Rowling wskoczyła w moim osobistym rankingu na najwyższy poziom, plasując się
zaraz za McEwanem i Ishiguro. Widać jak wiele pracy, serca i uwagi włożyła w
napisanie tej książki – bo nie oszukujmy się, równie dobrze mogłaby już nic nie
pisać (ma z czego żyć :)) lub napisać byle co. Firmowane jej nazwiskiem i tak
świetnie by się sprzedało.
„Trafny wybór” odbieram jako solidną, wielowątkową
obyczajówkę, choć nie łatwą i na pewno nie do połknięcia w jeden wieczór. Mimo,
że nie ma tu porywającej akcji czy czarodziejskich zaklęć, to jednak nie sposób
się nudzić. A to za sprawą genialnie skonstruowanych bohaterów – każdy ma
wyrazistą osobowość, własną historię i każdy bez wyjątku wzbudza jakieś emocje;
pozytywne lub negatywne - żadna z postaci nie pozostawia czytelnika obojętnym.

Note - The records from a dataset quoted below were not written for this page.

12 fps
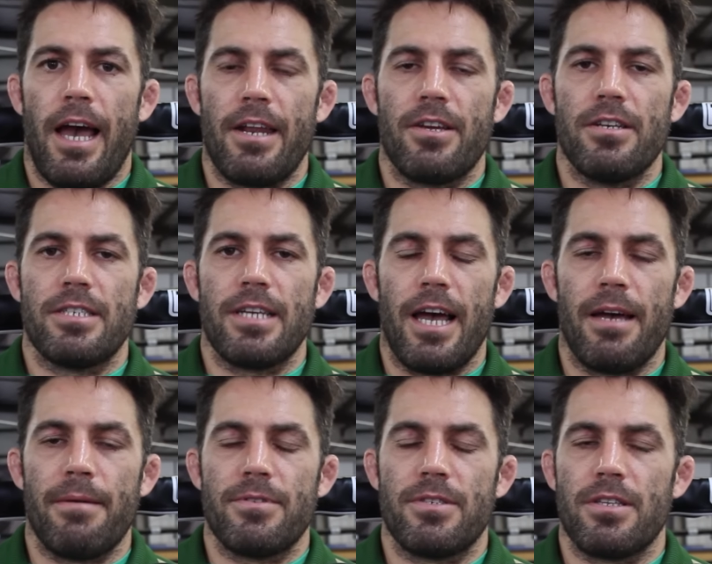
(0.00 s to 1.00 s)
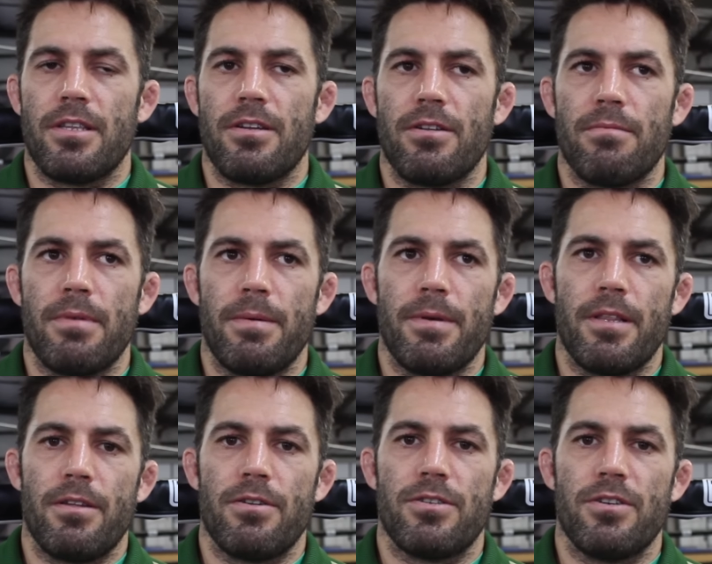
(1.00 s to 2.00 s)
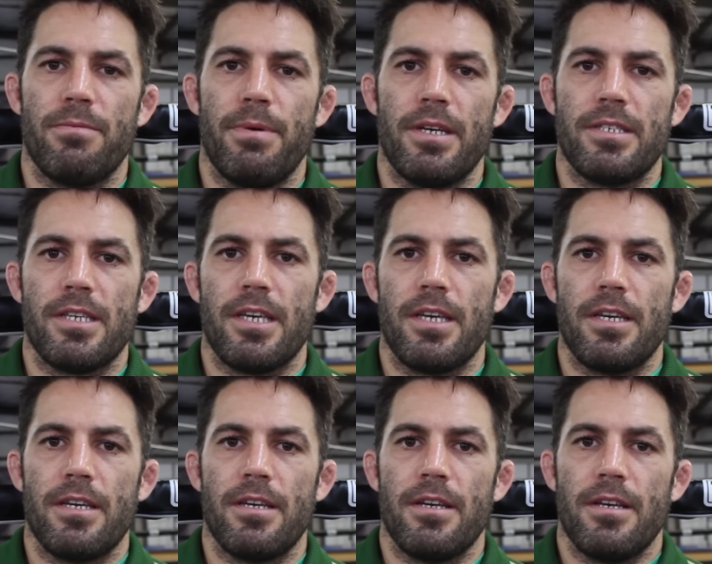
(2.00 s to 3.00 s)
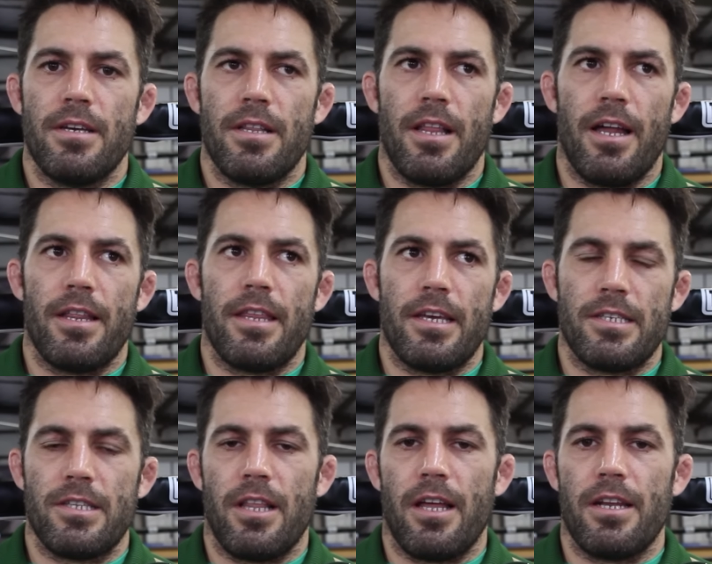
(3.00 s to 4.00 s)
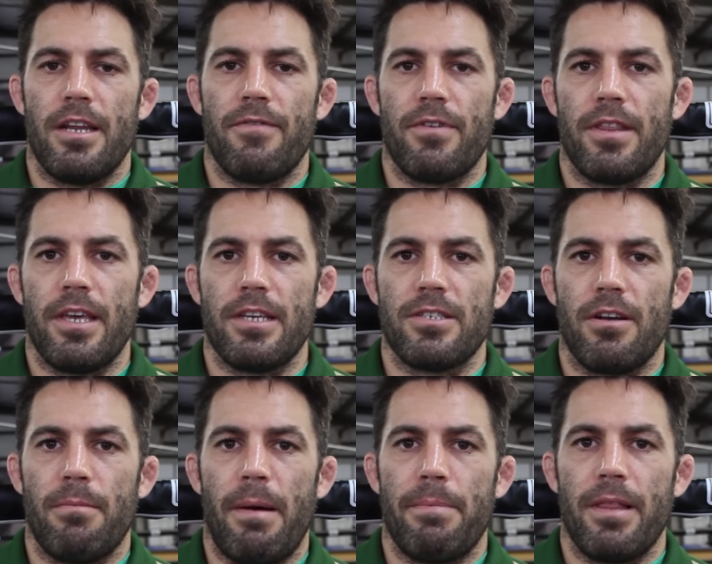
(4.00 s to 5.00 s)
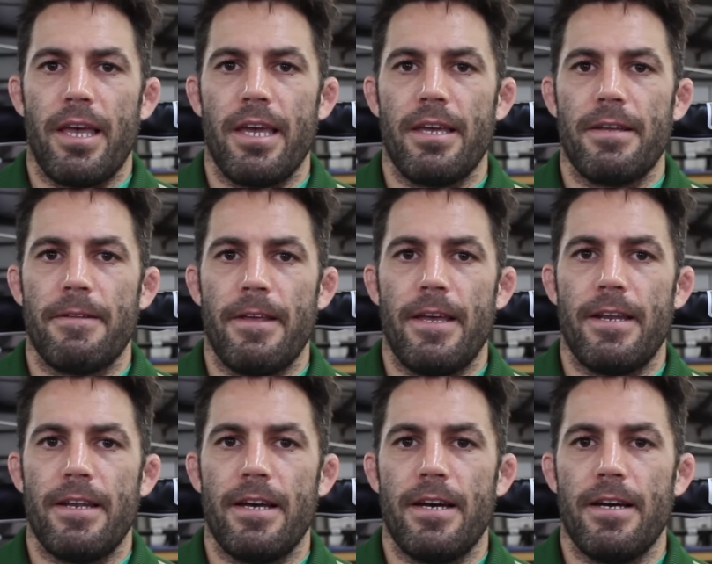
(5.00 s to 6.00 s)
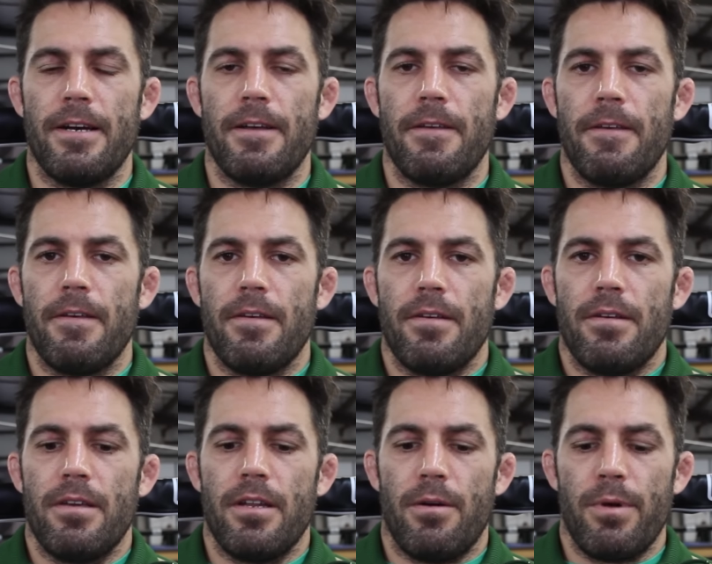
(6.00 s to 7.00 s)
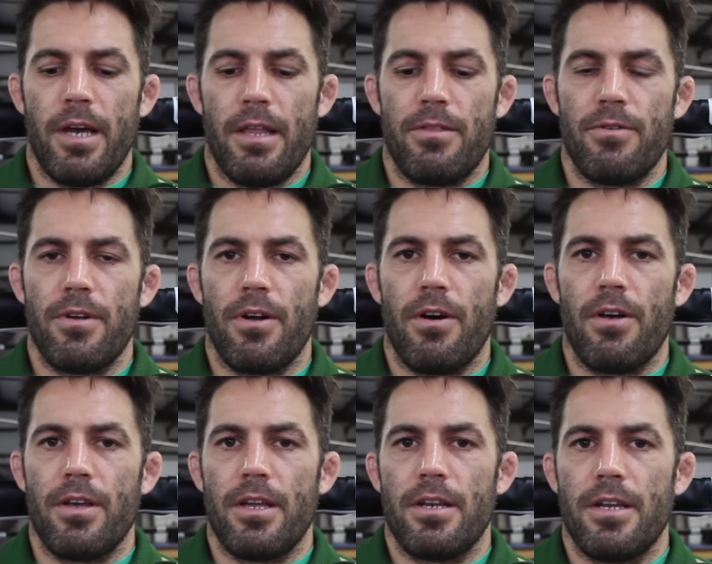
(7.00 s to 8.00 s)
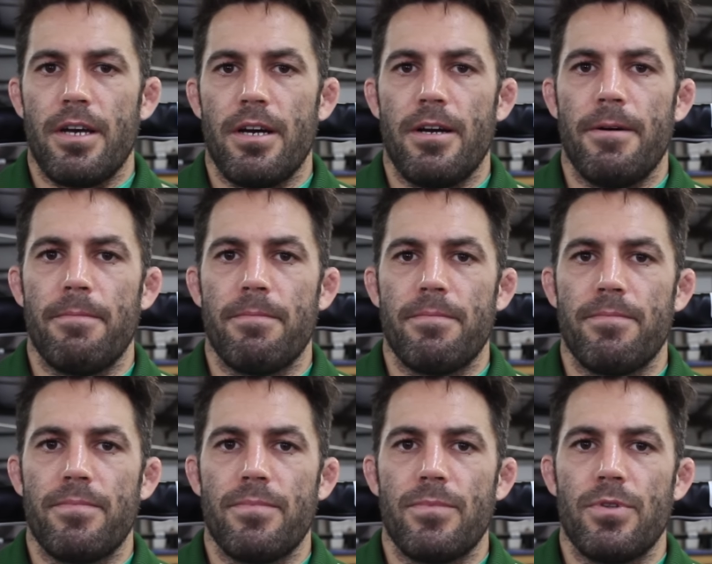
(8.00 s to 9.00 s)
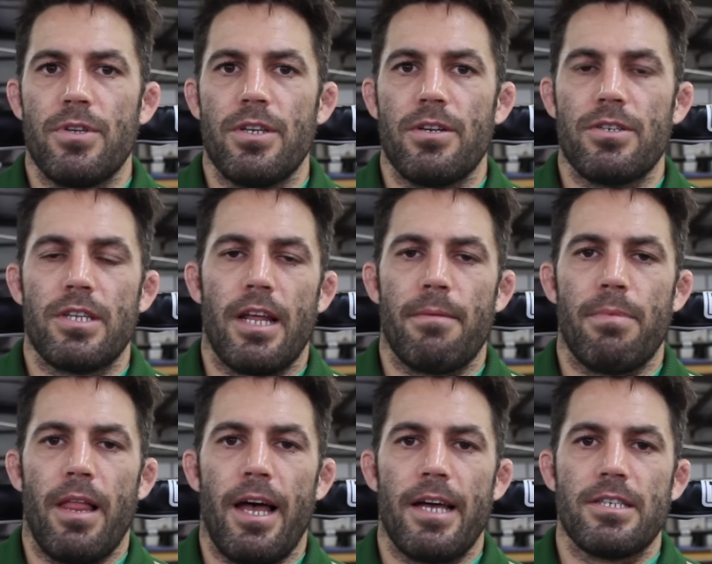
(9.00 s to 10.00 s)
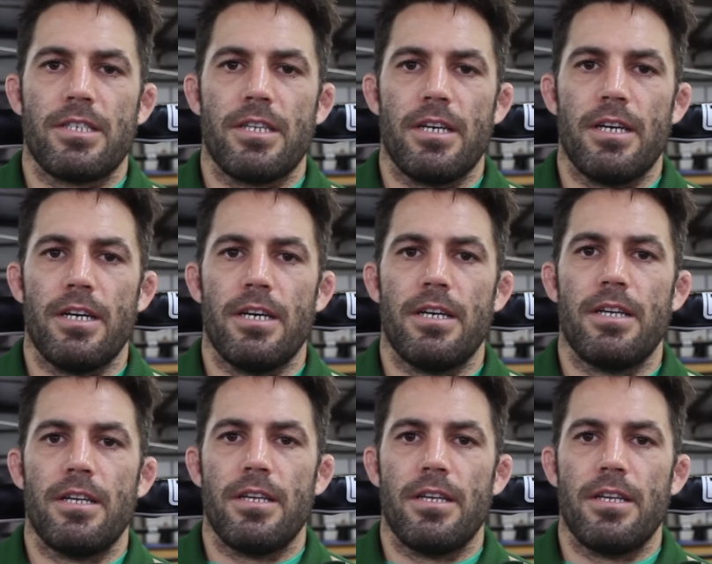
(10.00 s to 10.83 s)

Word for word: had a good time. It was a little, maybe a little too busy. A lot of things, a lot of different things on my plate, and, uh, you know, we got through it all and, um, you know, just had a blast uh,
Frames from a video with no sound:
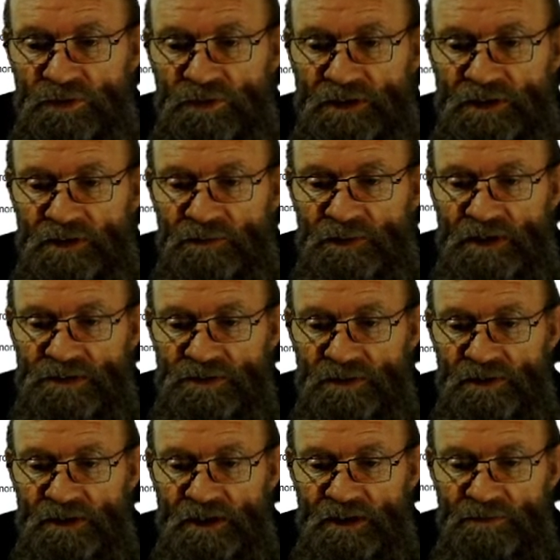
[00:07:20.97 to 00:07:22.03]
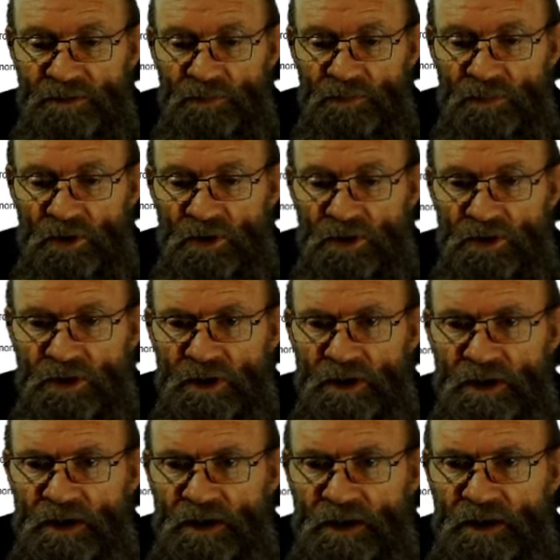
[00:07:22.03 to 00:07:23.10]
a device or a label block,
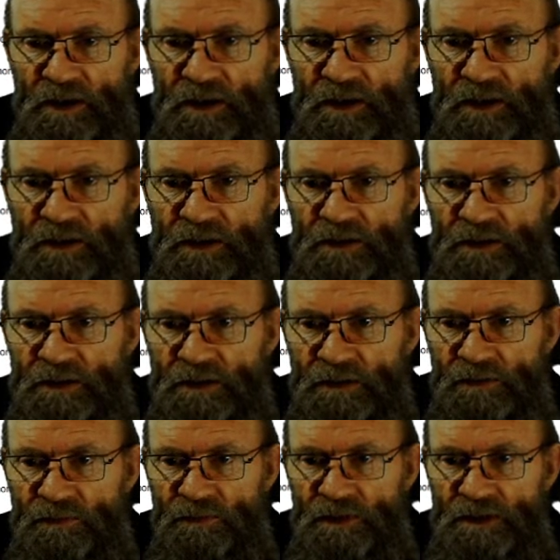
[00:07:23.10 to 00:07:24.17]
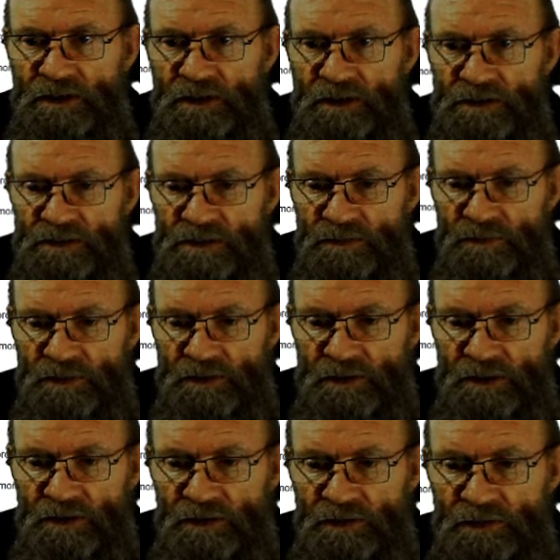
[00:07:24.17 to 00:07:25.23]
and where is this one
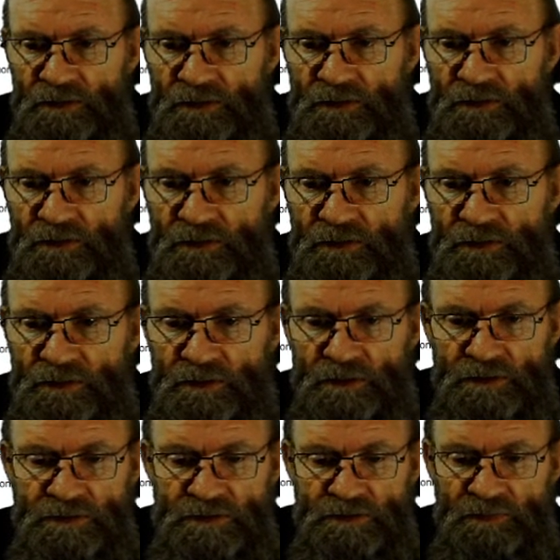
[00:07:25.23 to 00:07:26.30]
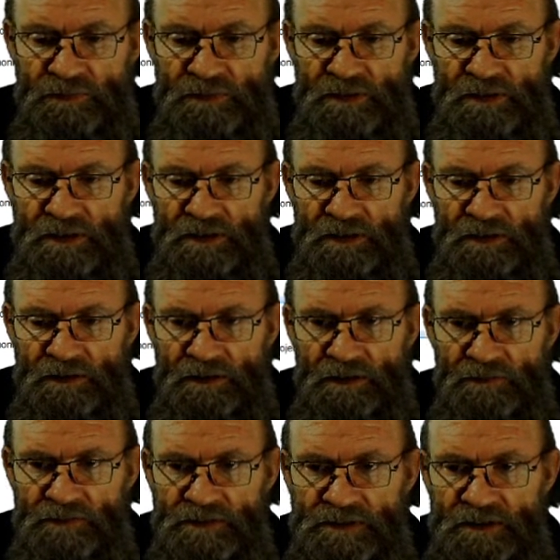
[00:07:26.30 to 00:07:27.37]
now? Control-Shift-E.
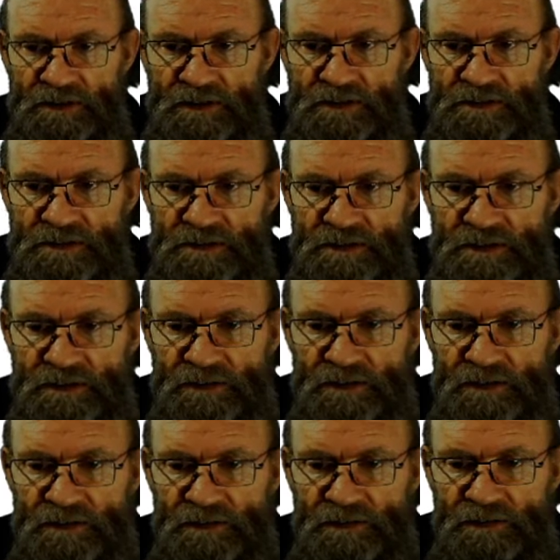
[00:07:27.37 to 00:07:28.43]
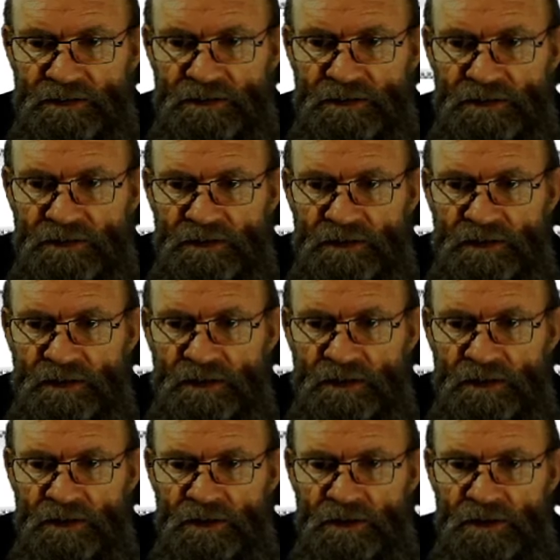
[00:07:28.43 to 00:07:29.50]
I've seen it just here now.
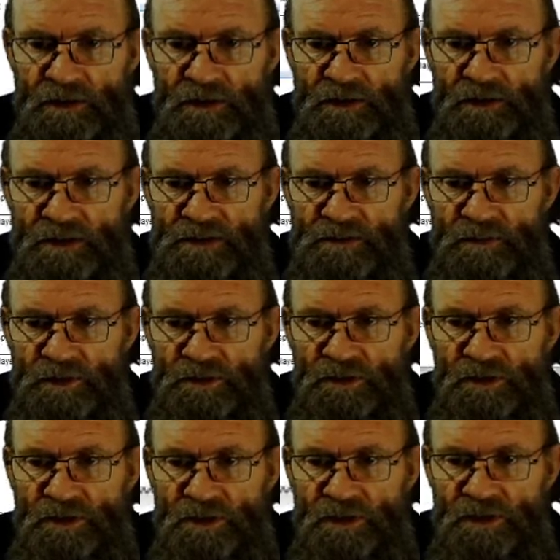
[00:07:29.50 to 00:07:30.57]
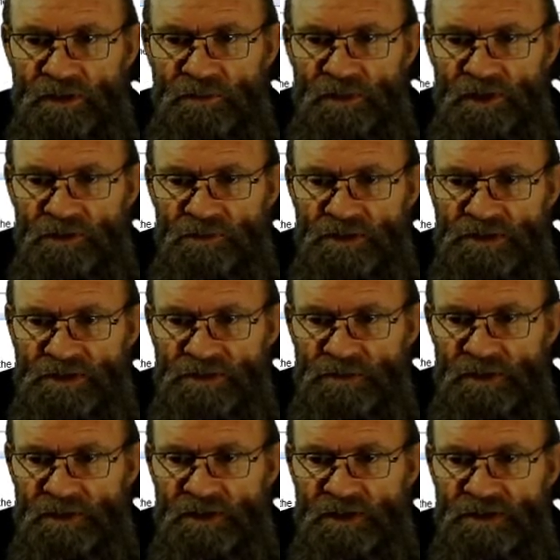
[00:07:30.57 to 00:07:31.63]
I think it's a bit earlier in the previous
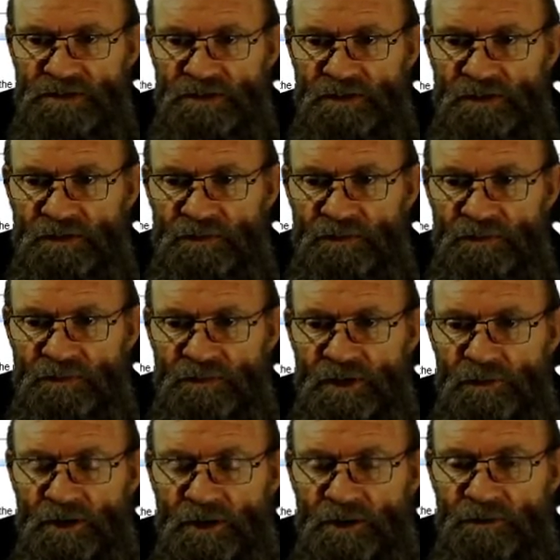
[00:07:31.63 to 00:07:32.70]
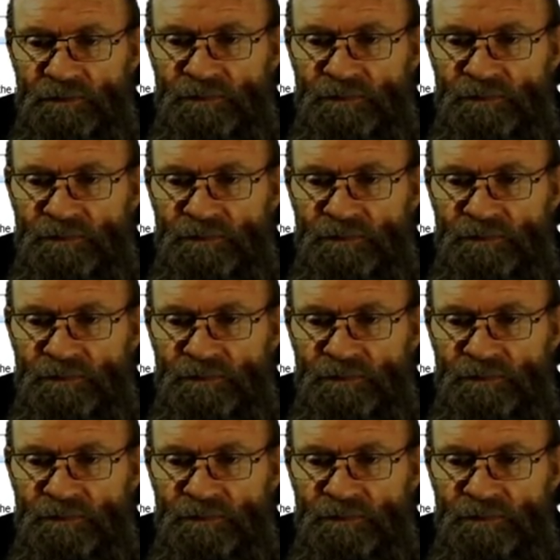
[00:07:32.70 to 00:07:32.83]
explanation. There we go.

I, o dziwo, nie gubiłam się w imionach, a przyznam, że właśnie tego najbardziej
obawiałam się przed rozpoczęciem czytania.
12 komentarzy:
Przeczytałabym chętnie, z ciekawości, bo rzeczywiście ostatnio głośno było o Trafnym Wyborze. Fajnie, że autorka trzyma poziom i klasę. Po tym chyba najprędzej da się rozpoznać najlepszych:)
Właśnie dokonałam zakupu:) Początkowo kierowała mną zwykła ciekawość,jak to radzi sobie pisarka fantastyki dla młodzieży w innym nurcie, coraz częściej jednak spotykałam recenzje optymistyczne tak bardzo, że ciekawość została połączona z wielkim pragnieniem sięgnięcia po coś naprawdę dobrego;) Mam nadzieję, że się nie zawiodę;)
na pewno przeczytam, choć jest mi strasznie smutno, że nie przeczytam już nic nowego o HP :P
Ja też strasznie cieszyłam się na premierę tej książki (jak to na zagorzałego fana HP przystało ;p), choć trochę mnie rozczarowało, że nie ma w niej żadnej magii :< Jednak wierzę, że i mi się spodoba (od razu po tym jak ją otrzymałam, przeczytałam kilkanaście pierwszych stron i och!), zwłaszcza że mam ją już ok. miesiąc, dostałam akurat po premierze i właśnie czeka na półce :3
Kolejna pozytywna recenzja, a mój apetyt rośnie i rośnie. Muszę gdzieś poszukać tej pozycji :)
A przy okazji zapraszam Cie do mnie na mikołajkowy konkurs:
http://in-vissible.blogspot.com/2012/12/santa-claus-is-coming-czyli-konkurs.html :)
Całe szczęście, że nie ma demonów, czarodziei i innych chłopców z błyskawicami. Nie znoszę fantastyki i Harry'ego Pottera i dlatego cieszę się, że spędzę kilka wieczorów z panią Rowling w zupełnie innym wydaniu.
Te ksiazke Rowling mam juz za soba,, ale nie mam o niej tak dobbreg zdania jak Ty.
Rowling pokochałam za Pottera. Jestem teraz bardzo ciekawa jej "dorosłej" książki. Wszyscy chwalą więc coś musi w niej być :)
cenię tą pisarkę za serię HP i Trafny wybór przeczytam z ogromną ciekawością :)
"Trafny wybór" już czeka na mnie na półce. Cieszę się, że i Ty uważasz tę powieść za udaną - mam nadzieję, że moje zdanie będzie podobne ;)
Ach, a ja znajdę tę książkę pod choinką i już się cieszę! Zacznę czytać chyba przy stole wigilijnym :P
Autorkę znam jedynie z historii Harryego, jak każdy. Jestem strasznie ciekawa, jak poradziła sobie z inną tematyką książki, dlatego też chętnie bym po nią sięgnęła.